May will put her agreement before parliament again in June
A Brexit Party win may concentrate minds in parliament and break the stalemate. Emily Hohler reports.

MPs will vote on Prime Minister Theresa May’s Brexit compromise in the first week of June, regardless of whether the government and Labour have reached an agreement by then, says the BBC. Downing Street says a vote on the Withdrawal Agreement is “imperative” if it is to be on the statute book before the Commons’ summer recess starts in late July. If the deal is defeated – and Labour says it will vote it down without a cross-party agreement – the UK is set for a no-deal exit or the revocation of Article 50.

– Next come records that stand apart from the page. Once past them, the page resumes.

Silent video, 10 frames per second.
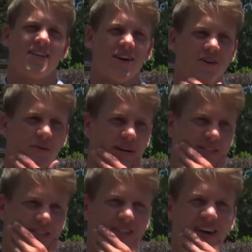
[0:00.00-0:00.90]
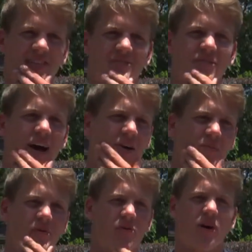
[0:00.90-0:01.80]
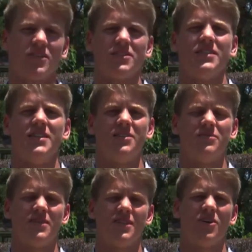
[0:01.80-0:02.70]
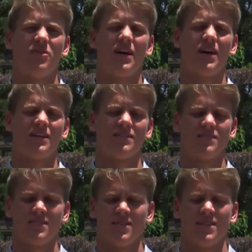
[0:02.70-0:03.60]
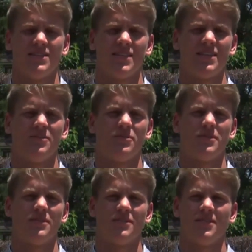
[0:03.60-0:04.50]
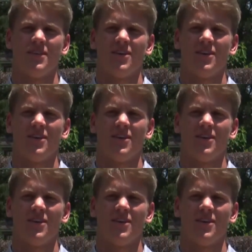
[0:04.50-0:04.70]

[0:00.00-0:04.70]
Cody Blanchard, I remember watching him in the 09 team and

Cross-party talks, which are intended to address future EU ties rather than alter the Withdrawal Agreement, which Brussels says is non-negotiable, began in April after May’s deal was rejected three times by MPs. Although May says the government would propose a close customs arrangement with the EU, Labour is seeking a permanent customs union. Senior Tories warn that if May cedes ground on this she risks losing the “loyal middle” of her party, says Sean Morrison in the Evening Standard.
Changing political landscape
Labour is also concerned about the shakiness of May’s position, say George Parker, James Blitz, Jim Pickard and Laura Hughes in the Financial Times. As shadow chancellor John McDonnell observed, it is hard to see how Labour could “march our troops up the hill” when May might soon be replaced by a eurosceptic leader such as Boris Johnson, who would “overturn any cross-party deal”. Corbyn is also under pressure to reject any deal that does not include a second referendum, which May has ruled out, and the DUP is still digging its heels in over the Irish backstop.

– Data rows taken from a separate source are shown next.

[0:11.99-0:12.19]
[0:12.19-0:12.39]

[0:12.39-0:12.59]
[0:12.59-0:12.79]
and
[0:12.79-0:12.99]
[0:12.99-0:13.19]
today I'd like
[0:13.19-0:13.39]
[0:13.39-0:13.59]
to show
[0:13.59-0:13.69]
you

May’s allies believe the European elections could tip the balance. If Nigel Farage’s Brexit Party takes first place as expected on 23 May, Labour MPs may be scared into backing the deal. Success for Farage would also “embolden the crash-out faction of the Conservatives”, says Andrew Rawnsley in The Observer.

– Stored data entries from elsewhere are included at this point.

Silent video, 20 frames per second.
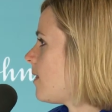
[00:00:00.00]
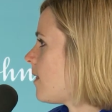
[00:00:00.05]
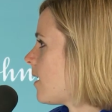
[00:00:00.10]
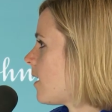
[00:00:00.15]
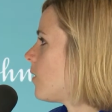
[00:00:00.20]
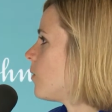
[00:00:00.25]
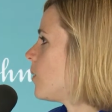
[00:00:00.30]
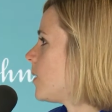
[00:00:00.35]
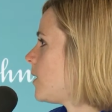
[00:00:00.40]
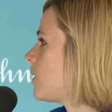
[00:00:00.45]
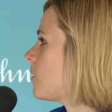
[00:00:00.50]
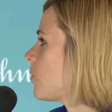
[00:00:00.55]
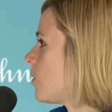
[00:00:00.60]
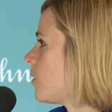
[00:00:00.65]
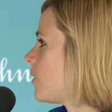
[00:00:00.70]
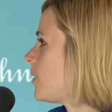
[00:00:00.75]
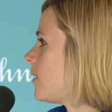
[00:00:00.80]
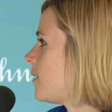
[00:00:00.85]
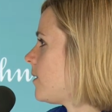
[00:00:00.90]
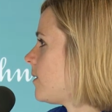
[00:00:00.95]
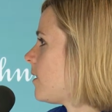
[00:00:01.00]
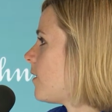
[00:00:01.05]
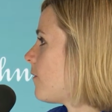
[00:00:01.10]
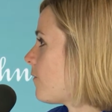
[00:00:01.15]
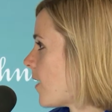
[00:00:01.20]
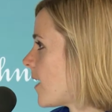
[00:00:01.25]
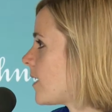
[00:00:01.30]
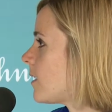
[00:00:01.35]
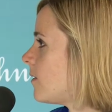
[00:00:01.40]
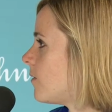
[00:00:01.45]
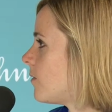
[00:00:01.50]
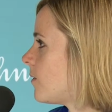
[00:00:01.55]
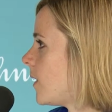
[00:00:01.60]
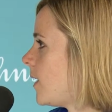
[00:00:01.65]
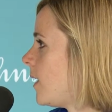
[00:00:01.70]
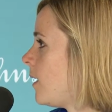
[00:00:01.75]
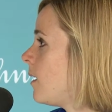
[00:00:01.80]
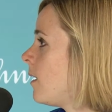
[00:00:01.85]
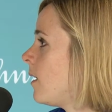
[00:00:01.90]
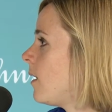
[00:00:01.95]
their resources
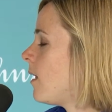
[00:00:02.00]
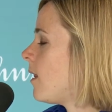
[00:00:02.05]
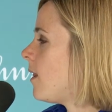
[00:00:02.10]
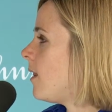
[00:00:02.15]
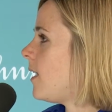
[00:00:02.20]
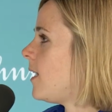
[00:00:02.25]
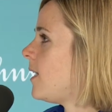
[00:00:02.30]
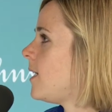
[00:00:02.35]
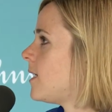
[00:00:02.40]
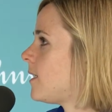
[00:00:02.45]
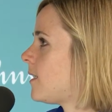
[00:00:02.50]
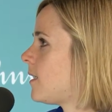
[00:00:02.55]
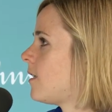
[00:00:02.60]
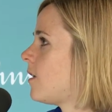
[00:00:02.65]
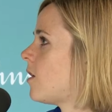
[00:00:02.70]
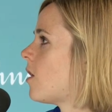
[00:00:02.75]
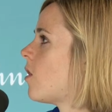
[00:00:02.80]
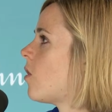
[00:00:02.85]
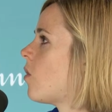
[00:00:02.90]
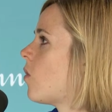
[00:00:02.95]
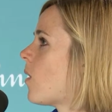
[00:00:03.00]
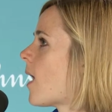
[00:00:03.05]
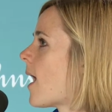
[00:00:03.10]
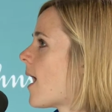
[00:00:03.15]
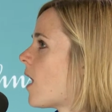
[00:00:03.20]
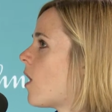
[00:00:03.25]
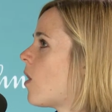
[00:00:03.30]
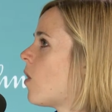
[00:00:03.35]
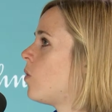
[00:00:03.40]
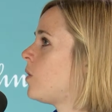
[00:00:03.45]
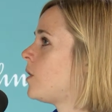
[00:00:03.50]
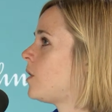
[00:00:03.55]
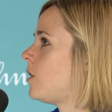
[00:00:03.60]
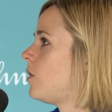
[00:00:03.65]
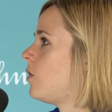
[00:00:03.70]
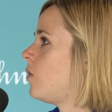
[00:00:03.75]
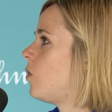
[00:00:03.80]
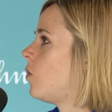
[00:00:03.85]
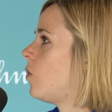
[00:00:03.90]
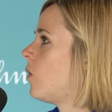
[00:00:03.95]
effectively. They need to know
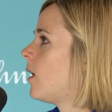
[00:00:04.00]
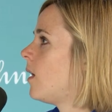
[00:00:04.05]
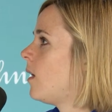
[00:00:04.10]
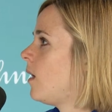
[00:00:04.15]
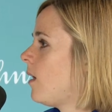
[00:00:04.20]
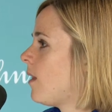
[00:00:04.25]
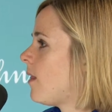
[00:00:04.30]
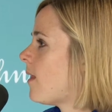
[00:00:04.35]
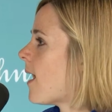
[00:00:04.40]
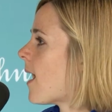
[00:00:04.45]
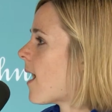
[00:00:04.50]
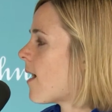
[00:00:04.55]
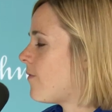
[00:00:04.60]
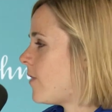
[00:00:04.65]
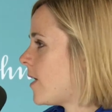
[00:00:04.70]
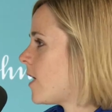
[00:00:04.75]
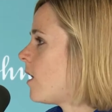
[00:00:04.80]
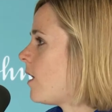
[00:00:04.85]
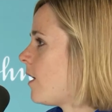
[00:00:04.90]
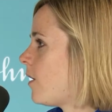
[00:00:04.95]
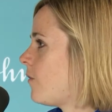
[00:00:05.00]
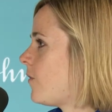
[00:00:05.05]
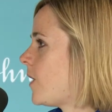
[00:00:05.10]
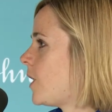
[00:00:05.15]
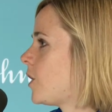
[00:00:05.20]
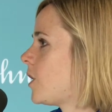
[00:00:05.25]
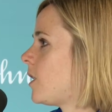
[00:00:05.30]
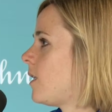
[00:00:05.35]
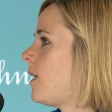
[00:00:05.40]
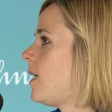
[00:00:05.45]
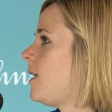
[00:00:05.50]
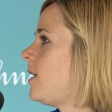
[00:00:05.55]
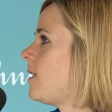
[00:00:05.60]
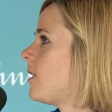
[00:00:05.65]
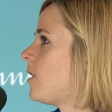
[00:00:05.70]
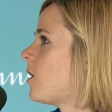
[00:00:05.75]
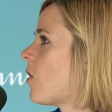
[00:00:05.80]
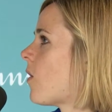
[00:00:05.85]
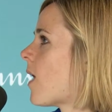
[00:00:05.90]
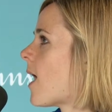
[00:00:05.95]
they have their intervention, they need
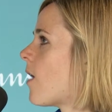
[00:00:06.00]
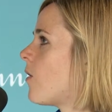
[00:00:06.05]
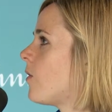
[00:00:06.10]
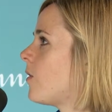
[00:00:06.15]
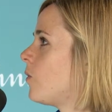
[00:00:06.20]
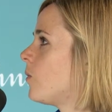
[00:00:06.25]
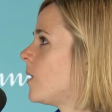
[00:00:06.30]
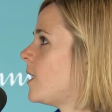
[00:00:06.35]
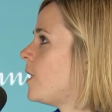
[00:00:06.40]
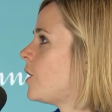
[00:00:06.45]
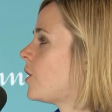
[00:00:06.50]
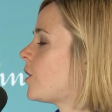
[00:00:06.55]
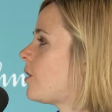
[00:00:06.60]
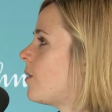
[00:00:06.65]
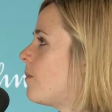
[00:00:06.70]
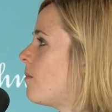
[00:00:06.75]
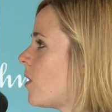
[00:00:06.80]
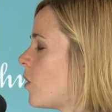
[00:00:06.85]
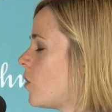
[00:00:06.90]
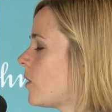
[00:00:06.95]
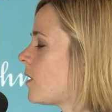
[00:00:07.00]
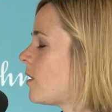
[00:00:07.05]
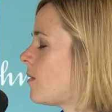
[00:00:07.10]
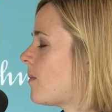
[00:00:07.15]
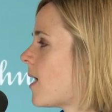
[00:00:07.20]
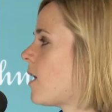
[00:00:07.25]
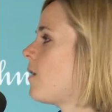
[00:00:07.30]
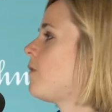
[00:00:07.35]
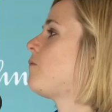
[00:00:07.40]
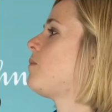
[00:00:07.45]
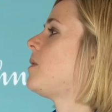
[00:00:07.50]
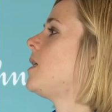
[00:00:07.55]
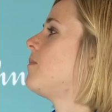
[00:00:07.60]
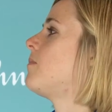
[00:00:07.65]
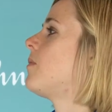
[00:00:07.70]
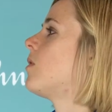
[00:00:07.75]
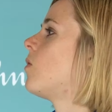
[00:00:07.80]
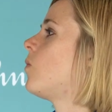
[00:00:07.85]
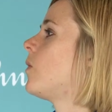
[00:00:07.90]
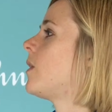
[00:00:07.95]
to know how to reach the most amount of
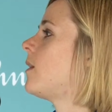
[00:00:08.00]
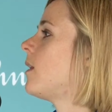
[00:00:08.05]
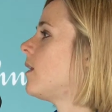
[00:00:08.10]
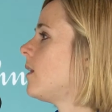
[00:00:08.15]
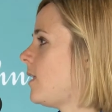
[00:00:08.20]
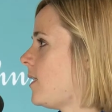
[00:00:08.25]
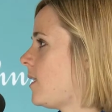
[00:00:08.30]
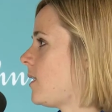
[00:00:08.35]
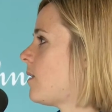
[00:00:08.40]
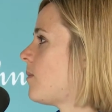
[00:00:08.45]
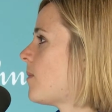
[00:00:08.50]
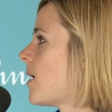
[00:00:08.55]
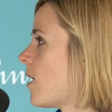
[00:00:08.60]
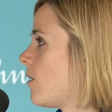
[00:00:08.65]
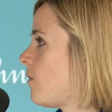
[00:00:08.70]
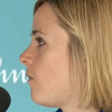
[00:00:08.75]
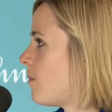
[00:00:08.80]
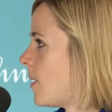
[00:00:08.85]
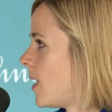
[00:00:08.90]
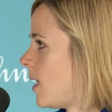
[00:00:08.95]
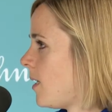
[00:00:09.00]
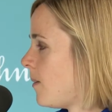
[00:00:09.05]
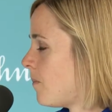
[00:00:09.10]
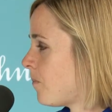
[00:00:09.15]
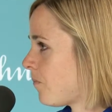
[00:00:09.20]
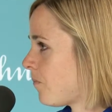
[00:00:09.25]
people with the least amount of money.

“Mass defections of Tory voters” will make the struggle to succeed May a “competition to see who can sound the most Farage-iste”. The “most effective antidote” would be a “powerful result for the parties unequivocally committed to reversing Brexit” – the Lib Dems, the Greens and Change UK – and although it is too late for them to unite and field a common slate of candidates (which could have helped them secure ten more seats, notes Jack Maidment in The Daily Telegraph), it is “not too late to behave as friendly allies”. Since the “bulk” of Labour party members and MPs are against Brexit, voting Labour will ultimately be “counted on the anti-Farage side of the ledger” too, claims Tony Blair in The Guardian. “But whatever you do, vote.” This is “a vote for the Farage Brexit – or against it”.
For now, all Farage has to do to “harvest a large haul of votes” is to “repeatedly cry the word ‘betrayal’”, says Rawnsley. It is “pointless” to mock the Brexit Party for its lack of a manifesto. There is likely to be plenty of time for that, says Matthew Lynn in The Daily Telegraph. If May and Corbyn fail to “cook up a deal”, the Brexit wrangling could drag on for years and the Brexit Party will become a “part of the political landscape”.
To endure, it should come out in favour of a managed no-deal exit and prepare for “lots of side deals” from visa-free travel to customs checks, instead of “one big one”. It should “go for zero tariffs” and start unwinding 40 years of EU rules that “didn’t work for the UK”. The Brexit Party should be pro-enterprise, pro-competition, and “realistic about helping industries and regions that get hit hardest by Brexit. Who knows, it might even be a pretty successful formula.”